## Requirement
A complete, exact copy of the records below is the required result.

Extracted entries section start

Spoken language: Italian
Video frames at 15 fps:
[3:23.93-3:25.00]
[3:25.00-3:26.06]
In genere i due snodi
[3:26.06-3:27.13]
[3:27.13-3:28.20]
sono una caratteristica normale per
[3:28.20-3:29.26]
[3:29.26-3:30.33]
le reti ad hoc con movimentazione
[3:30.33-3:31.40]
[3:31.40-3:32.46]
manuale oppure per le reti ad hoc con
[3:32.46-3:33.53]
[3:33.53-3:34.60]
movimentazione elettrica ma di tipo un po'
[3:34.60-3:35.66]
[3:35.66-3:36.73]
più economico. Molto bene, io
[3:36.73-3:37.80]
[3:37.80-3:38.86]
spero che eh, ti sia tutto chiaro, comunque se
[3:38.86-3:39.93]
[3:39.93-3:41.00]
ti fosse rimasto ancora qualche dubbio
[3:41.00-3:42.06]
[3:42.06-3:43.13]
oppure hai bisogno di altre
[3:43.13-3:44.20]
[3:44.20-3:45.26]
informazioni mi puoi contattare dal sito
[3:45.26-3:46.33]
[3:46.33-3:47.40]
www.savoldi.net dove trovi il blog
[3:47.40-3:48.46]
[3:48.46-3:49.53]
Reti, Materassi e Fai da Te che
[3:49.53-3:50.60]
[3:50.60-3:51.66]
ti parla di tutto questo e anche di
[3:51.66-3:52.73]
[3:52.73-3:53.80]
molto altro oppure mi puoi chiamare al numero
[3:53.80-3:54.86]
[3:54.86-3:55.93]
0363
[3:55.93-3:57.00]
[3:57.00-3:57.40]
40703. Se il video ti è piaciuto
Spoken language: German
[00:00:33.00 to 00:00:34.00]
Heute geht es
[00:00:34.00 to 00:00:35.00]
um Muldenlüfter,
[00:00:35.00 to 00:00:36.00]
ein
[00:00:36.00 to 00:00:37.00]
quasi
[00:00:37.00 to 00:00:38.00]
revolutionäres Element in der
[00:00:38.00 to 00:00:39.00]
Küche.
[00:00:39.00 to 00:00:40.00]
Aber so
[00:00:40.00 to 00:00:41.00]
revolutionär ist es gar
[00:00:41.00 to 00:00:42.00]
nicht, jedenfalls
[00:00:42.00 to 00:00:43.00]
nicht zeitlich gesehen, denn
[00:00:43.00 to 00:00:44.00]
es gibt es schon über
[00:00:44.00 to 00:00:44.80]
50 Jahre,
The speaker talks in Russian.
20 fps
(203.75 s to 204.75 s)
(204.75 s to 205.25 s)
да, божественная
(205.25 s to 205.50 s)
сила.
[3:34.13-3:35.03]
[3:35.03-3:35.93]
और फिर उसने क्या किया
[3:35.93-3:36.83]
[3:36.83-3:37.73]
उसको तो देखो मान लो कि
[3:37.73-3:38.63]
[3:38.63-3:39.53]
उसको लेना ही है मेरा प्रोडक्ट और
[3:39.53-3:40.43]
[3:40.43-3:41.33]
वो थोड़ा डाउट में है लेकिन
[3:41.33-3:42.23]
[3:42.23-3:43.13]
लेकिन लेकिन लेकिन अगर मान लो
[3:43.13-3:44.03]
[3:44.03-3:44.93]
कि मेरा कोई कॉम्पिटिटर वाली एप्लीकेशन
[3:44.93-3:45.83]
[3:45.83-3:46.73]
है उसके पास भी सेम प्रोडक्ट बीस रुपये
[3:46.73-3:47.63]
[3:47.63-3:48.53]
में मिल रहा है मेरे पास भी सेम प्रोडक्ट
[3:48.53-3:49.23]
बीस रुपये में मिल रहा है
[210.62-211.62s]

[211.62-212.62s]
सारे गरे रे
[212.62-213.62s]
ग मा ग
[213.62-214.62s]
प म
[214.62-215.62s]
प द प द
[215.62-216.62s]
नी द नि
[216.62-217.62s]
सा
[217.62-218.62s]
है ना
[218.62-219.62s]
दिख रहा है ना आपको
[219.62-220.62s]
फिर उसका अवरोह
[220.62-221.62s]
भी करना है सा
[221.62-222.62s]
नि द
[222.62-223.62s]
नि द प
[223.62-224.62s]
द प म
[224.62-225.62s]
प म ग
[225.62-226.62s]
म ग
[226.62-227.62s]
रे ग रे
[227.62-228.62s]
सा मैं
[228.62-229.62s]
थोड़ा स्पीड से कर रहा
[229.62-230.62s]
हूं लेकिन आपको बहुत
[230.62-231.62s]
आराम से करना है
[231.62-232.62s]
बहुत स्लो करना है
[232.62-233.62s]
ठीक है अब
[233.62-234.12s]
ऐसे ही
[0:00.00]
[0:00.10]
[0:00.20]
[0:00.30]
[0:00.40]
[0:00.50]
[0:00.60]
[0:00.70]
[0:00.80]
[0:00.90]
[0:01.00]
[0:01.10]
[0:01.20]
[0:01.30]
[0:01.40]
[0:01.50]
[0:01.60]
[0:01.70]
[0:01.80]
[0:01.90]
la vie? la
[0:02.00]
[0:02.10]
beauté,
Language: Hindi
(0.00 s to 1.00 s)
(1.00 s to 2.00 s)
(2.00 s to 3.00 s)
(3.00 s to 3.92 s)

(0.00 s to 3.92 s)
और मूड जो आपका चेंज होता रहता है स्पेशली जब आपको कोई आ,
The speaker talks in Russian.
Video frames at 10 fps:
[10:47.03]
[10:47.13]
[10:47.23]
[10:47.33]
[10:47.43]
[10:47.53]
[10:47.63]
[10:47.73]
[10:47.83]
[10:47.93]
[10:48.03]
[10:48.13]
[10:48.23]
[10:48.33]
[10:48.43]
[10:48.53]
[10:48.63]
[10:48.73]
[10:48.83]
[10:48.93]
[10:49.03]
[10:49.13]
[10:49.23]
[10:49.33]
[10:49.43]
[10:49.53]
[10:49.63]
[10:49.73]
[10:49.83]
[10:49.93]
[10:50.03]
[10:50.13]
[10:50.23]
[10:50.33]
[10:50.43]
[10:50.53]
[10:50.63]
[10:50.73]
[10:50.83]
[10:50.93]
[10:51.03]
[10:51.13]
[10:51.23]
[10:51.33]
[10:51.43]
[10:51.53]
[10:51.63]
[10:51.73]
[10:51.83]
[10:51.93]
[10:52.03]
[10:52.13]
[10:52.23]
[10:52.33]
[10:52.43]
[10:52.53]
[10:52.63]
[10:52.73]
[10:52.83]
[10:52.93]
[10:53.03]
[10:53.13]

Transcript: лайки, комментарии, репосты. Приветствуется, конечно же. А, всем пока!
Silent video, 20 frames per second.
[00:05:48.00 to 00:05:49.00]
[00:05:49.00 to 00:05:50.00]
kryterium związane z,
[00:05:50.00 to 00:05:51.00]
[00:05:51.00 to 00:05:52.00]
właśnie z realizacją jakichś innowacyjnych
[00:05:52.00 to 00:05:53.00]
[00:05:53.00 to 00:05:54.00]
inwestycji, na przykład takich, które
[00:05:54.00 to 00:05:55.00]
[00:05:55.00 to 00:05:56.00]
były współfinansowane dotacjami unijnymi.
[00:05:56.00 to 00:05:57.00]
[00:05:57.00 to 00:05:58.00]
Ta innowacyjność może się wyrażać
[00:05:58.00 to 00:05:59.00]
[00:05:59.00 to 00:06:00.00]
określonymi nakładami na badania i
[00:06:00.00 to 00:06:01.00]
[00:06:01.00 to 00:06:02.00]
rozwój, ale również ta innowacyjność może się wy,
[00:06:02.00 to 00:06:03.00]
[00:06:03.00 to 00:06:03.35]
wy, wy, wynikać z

Extracted entries section end

## Response
Spoken language: Italian
Video frames at 15 fps:
[3:23.93-3:25.00]
[3:25.00-3:26.06]
In genere i due snodi
[3:26.06-3:27.13]
[3:27.13-3:28.20]
sono una caratteristica normale per
[3:28.20-3:29.26]
[3:29.26-3:30.33]
le reti ad hoc con movimentazione
[3:30.33-3:31.40]
[3:31.40-3:32.46]
manuale oppure per le reti ad hoc con
[3:32.46-3:33.53]
[3:33.53-3:34.60]
movimentazione elettrica ma di tipo un po'
[3:34.60-3:35.66]
[3:35.66-3:36.73]
più economico. Molto bene, io
[3:36.73-3:37.80]
[3:37.80-3:38.86]
spero che eh, ti sia tutto chiaro, comunque se
[3:38.86-3:39.93]
[3:39.93-3:41.00]
ti fosse rimasto ancora qualche dubbio
[3:41.00-3:42.06]
[3:42.06-3:43.13]
oppure hai bisogno di altre
[3:43.13-3:44.20]
[3:44.20-3:45.26]
informazioni mi puoi contattare dal sito
[3:45.26-3:46.33]
[3:46.33-3:47.40]
www.savoldi.net dove trovi il blog
[3:47.40-3:48.46]
[3:48.46-3:49.53]
Reti, Materassi e Fai da Te che
[3:49.53-3:50.60]
[3:50.60-3:51.66]
ti parla di tutto questo e anche di
[3:51.66-3:52.73]
[3:52.73-3:53.80]
molto altro oppure mi puoi chiamare al numero
[3:53.80-3:54.86]
[3:54.86-3:55.93]
0363
[3:55.93-3:57.00]
[3:57.00-3:57.40]
40703. Se il video ti è piaciuto
Spoken language: German
[00:00:33.00 to 00:00:34.00]
Heute geht es
[00:00:34.00 to 00:00:35.00]
um Muldenlüfter,
[00:00:35.00 to 00:00:36.00]
ein
[00:00:36.00 to 00:00:37.00]
quasi
[00:00:37.00 to 00:00:38.00]
revolutionäres Element in der
[00:00:38.00 to 00:00:39.00]
Küche.
[00:00:39.00 to 00:00:40.00]
Aber so
[00:00:40.00 to 00:00:41.00]
revolutionär ist es gar
[00:00:41.00 to 00:00:42.00]
nicht, jedenfalls
[00:00:42.00 to 00:00:43.00]
nicht zeitlich gesehen, denn
[00:00:43.00 to 00:00:44.00]
es gibt es schon über
[00:00:44.00 to 00:00:44.80]
50 Jahre,
The speaker talks in Russian.
20 fps
(203.75 s to 204.75 s)
(204.75 s to 205.25 s)
да, божественная
(205.25 s to 205.50 s)
сила.
[3:34.13-3:35.03]
[3:35.03-3:35.93]
और फिर उसने क्या किया
[3:35.93-3:36.83]
[3:36.83-3:37.73]
उसको तो देखो मान लो कि
[3:37.73-3:38.63]
[3:38.63-3:39.53]
उसको लेना ही है मेरा प्रोडक्ट और
[3:39.53-3:40.43]
[3:40.43-3:41.33]
वो थोड़ा डाउट में है लेकिन
[3:41.33-3:42.23]
[3:42.23-3:43.13]
लेकिन लेकिन लेकिन अगर मान लो
[3:43.13-3:44.03]
[3:44.03-3:44.93]
कि मेरा कोई कॉम्पिटिटर वाली एप्लीकेशन
[3:44.93-3:45.83]
[3:45.83-3:46.73]
है उसके पास भी सेम प्रोडक्ट बीस रुपये
[3:46.73-3:47.63]
[3:47.63-3:48.53]
में मिल रहा है मेरे पास भी सेम प्रोडक्ट
[3:48.53-3:49.23]
बीस रुपये में मिल रहा है
[210.62-211.62s]

[211.62-212.62s]
सारे गरे रे
[212.62-213.62s]
ग मा ग
[213.62-214.62s]
प म
[214.62-215.62s]
प द प द
[215.62-216.62s]
नी द नि
[216.62-217.62s]
सा
[217.62-218.62s]
है ना
[218.62-219.62s]
दिख रहा है ना आपको
[219.62-220.62s]
फिर उसका अवरोह
[220.62-221.62s]
भी करना है सा
[221.62-222.62s]
नि द
[222.62-223.62s]
नि द प
[223.62-224.62s]
द प म
[224.62-225.62s]
प म ग
[225.62-226.62s]
म ग
[226.62-227.62s]
रे ग रे
[227.62-228.62s]
सा मैं
[228.62-229.62s]
थोड़ा स्पीड से कर रहा
[229.62-230.62s]
हूं लेकिन आपको बहुत
[230.62-231.62s]
आराम से करना है
[231.62-232.62s]
बहुत स्लो करना है
[232.62-233.62s]
ठीक है अब
[233.62-234.12s]
ऐसे ही
[0:00.00]
[0:00.10]
[0:00.20]
[0:00.30]
[0:00.40]
[0:00.50]
[0:00.60]
[0:00.70]
[0:00.80]
[0:00.90]
[0:01.00]
[0:01.10]
[0:01.20]
[0:01.30]
[0:01.40]
[0:01.50]
[0:01.60]
[0:01.70]
[0:01.80]
[0:01.90]
la vie? la
[0:02.00]
[0:02.10]
beauté,
Language: Hindi
(0.00 s to 1.00 s)
(1.00 s to 2.00 s)
(2.00 s to 3.00 s)
(3.00 s to 3.92 s)

(0.00 s to 3.92 s)
और मूड जो आपका चेंज होता रहता है स्पेशली जब आपको कोई आ,
The speaker talks in Russian.
Video frames at 10 fps:
[10:47.03]
[10:47.13]
[10:47.23]
[10:47.33]
[10:47.43]
[10:47.53]
[10:47.63]
[10:47.73]
[10:47.83]
[10:47.93]
[10:48.03]
[10:48.13]
[10:48.23]
[10:48.33]
[10:48.43]
[10:48.53]
[10:48.63]
[10:48.73]
[10:48.83]
[10:48.93]
[10:49.03]
[10:49.13]
[10:49.23]
[10:49.33]
[10:49.43]
[10:49.53]
[10:49.63]
[10:49.73]
[10:49.83]
[10:49.93]
[10:50.03]
[10:50.13]
[10:50.23]
[10:50.33]
[10:50.43]
[10:50.53]
[10:50.63]
[10:50.73]
[10:50.83]
[10:50.93]
[10:51.03]
[10:51.13]
[10:51.23]
[10:51.33]
[10:51.43]
[10:51.53]
[10:51.63]
[10:51.73]
[10:51.83]
[10:51.93]
[10:52.03]
[10:52.13]
[10:52.23]
[10:52.33]
[10:52.43]
[10:52.53]
[10:52.63]
[10:52.73]
[10:52.83]
[10:52.93]
[10:53.03]
[10:53.13]

Transcript: лайки, комментарии, репосты. Приветствуется, конечно же. А, всем пока!
Silent video, 20 frames per second.
[00:05:48.00 to 00:05:49.00]
[00:05:49.00 to 00:05:50.00]
kryterium związane z,
[00:05:50.00 to 00:05:51.00]
[00:05:51.00 to 00:05:52.00]
właśnie z realizacją jakichś innowacyjnych
[00:05:52.00 to 00:05:53.00]
[00:05:53.00 to 00:05:54.00]
inwestycji, na przykład takich, które
[00:05:54.00 to 00:05:55.00]
[00:05:55.00 to 00:05:56.00]
były współfinansowane dotacjami unijnymi.
[00:05:56.00 to 00:05:57.00]
[00:05:57.00 to 00:05:58.00]
Ta innowacyjność może się wyrażać
[00:05:58.00 to 00:05:59.00]
[00:05:59.00 to 00:06:00.00]
określonymi nakładami na badania i
[00:06:00.00 to 00:06:01.00]
[00:06:01.00 to 00:06:02.00]
rozwój, ale również ta innowacyjność może się wy,
[00:06:02.00 to 00:06:03.00]
[00:06:03.00 to 00:06:03.35]
wy, wy, wynikać z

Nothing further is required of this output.